Researchers investigated how the natural sciences, humanities and technical skilled practices are combined in the study of ancient textiles. They highlighted the relationship between knowledge and know-how.
The knowledge and know-how involved in ancient textiles
A hybrid field of study, made possible with the mobilization of several disciplines, was needed to ask pertinent questions regarding the methods and knowing practices involved in studying ancient archaeological textiles.
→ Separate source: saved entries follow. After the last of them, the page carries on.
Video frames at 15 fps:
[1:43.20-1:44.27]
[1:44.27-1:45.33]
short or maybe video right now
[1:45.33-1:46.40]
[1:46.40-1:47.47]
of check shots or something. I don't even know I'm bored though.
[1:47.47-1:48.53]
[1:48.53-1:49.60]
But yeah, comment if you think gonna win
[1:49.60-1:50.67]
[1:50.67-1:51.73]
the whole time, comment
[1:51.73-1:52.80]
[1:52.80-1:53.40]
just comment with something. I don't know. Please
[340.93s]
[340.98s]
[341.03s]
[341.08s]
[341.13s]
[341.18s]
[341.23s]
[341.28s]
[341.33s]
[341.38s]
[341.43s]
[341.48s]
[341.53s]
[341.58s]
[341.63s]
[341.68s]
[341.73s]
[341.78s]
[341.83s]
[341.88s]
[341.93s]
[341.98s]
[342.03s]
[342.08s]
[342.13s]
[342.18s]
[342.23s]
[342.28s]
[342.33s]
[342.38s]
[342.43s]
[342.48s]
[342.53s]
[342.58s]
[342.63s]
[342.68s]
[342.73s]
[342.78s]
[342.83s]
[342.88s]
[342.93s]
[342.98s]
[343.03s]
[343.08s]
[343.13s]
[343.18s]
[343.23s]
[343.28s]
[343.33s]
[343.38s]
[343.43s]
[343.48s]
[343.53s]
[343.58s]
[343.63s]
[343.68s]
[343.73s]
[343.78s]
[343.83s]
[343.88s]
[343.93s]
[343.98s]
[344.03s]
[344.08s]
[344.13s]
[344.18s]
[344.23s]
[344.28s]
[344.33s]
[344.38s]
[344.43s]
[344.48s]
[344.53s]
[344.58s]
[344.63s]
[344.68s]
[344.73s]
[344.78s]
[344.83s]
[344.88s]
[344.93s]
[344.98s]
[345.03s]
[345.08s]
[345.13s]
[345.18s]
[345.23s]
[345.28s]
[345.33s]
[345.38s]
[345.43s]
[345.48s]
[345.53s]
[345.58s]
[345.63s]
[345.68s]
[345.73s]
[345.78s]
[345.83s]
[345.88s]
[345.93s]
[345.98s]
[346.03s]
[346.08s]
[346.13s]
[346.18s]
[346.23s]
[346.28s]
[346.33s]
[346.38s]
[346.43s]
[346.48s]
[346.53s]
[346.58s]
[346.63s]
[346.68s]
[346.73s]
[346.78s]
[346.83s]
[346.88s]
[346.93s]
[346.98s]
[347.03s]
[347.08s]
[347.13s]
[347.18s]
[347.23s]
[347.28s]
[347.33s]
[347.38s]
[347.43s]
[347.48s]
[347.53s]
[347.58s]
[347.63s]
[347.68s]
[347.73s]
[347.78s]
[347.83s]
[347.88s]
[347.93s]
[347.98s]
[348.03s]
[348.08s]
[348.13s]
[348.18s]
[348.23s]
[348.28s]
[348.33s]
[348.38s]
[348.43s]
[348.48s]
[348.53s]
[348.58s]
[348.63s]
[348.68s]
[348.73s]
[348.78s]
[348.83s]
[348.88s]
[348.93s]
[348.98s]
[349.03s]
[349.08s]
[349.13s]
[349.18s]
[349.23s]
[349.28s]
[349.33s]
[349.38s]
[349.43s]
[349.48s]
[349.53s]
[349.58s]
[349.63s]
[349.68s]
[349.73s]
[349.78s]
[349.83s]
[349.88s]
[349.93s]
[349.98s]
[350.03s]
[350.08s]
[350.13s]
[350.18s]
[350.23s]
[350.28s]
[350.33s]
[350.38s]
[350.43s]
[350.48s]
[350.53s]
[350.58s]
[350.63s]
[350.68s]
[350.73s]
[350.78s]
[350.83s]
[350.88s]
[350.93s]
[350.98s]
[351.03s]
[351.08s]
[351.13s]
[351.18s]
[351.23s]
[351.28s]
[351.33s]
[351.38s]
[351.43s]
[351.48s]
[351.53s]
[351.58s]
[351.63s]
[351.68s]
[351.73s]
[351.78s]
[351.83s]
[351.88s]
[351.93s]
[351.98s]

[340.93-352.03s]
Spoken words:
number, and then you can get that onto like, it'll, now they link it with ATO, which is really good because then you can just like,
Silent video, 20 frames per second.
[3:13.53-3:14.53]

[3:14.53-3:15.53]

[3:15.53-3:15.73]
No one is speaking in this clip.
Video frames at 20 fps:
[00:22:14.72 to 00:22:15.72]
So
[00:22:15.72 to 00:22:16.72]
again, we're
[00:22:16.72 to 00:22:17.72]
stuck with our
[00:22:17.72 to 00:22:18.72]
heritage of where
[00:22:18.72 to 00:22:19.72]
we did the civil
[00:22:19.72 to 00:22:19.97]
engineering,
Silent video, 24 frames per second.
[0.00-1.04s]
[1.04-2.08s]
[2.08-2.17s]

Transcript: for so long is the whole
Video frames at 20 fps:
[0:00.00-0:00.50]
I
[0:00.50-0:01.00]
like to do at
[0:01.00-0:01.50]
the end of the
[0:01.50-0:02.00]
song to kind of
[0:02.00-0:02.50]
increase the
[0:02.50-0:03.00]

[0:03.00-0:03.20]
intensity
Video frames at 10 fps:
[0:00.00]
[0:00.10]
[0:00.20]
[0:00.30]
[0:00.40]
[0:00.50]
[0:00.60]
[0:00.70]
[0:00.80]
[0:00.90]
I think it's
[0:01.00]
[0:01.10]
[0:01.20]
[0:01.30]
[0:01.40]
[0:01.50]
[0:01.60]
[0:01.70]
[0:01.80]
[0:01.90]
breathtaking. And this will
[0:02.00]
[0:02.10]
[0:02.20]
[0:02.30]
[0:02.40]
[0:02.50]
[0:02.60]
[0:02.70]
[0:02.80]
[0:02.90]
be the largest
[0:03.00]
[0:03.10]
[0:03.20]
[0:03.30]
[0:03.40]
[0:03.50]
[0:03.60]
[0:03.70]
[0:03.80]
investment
It was necessary to answer how theoretical tools and technical skills are made available in all areas of textile studies and how they are coordinated and interconnected. Hence, the EU-funded project TEXTILESTUDIES (Textile studies: Questions and issues between knowledge and knowhow) conducted an anthropological study combined with an ethnographic enquiry.

This was two-fold. It focused on scholarly literature, schemas and practices with a special emphasis on archaeology, philology, history of technology for the humanities, and geology and biology for the natural sciences. It also centred on textile objects and techniques such as artefacts, materials, tools and processes. This involved analysis of the experimental protocols, experience-based practices and hands-on approaches used by craftspeople focused on the textile chaîne opératoire and cours d’action.

Interviews and observations took place in European universities, research centres and institutions. Participants included scholars, technicians, curators, professional weavers and craftspeople. The textile technology, techniques and technical system were analysed from structural, historical and functional points of view. Additionally, the knowing practices, structures and devices implied in the study of the archaeological textiles were described and researched in a symmetrical way according to TEXTILESTUDIES objectives.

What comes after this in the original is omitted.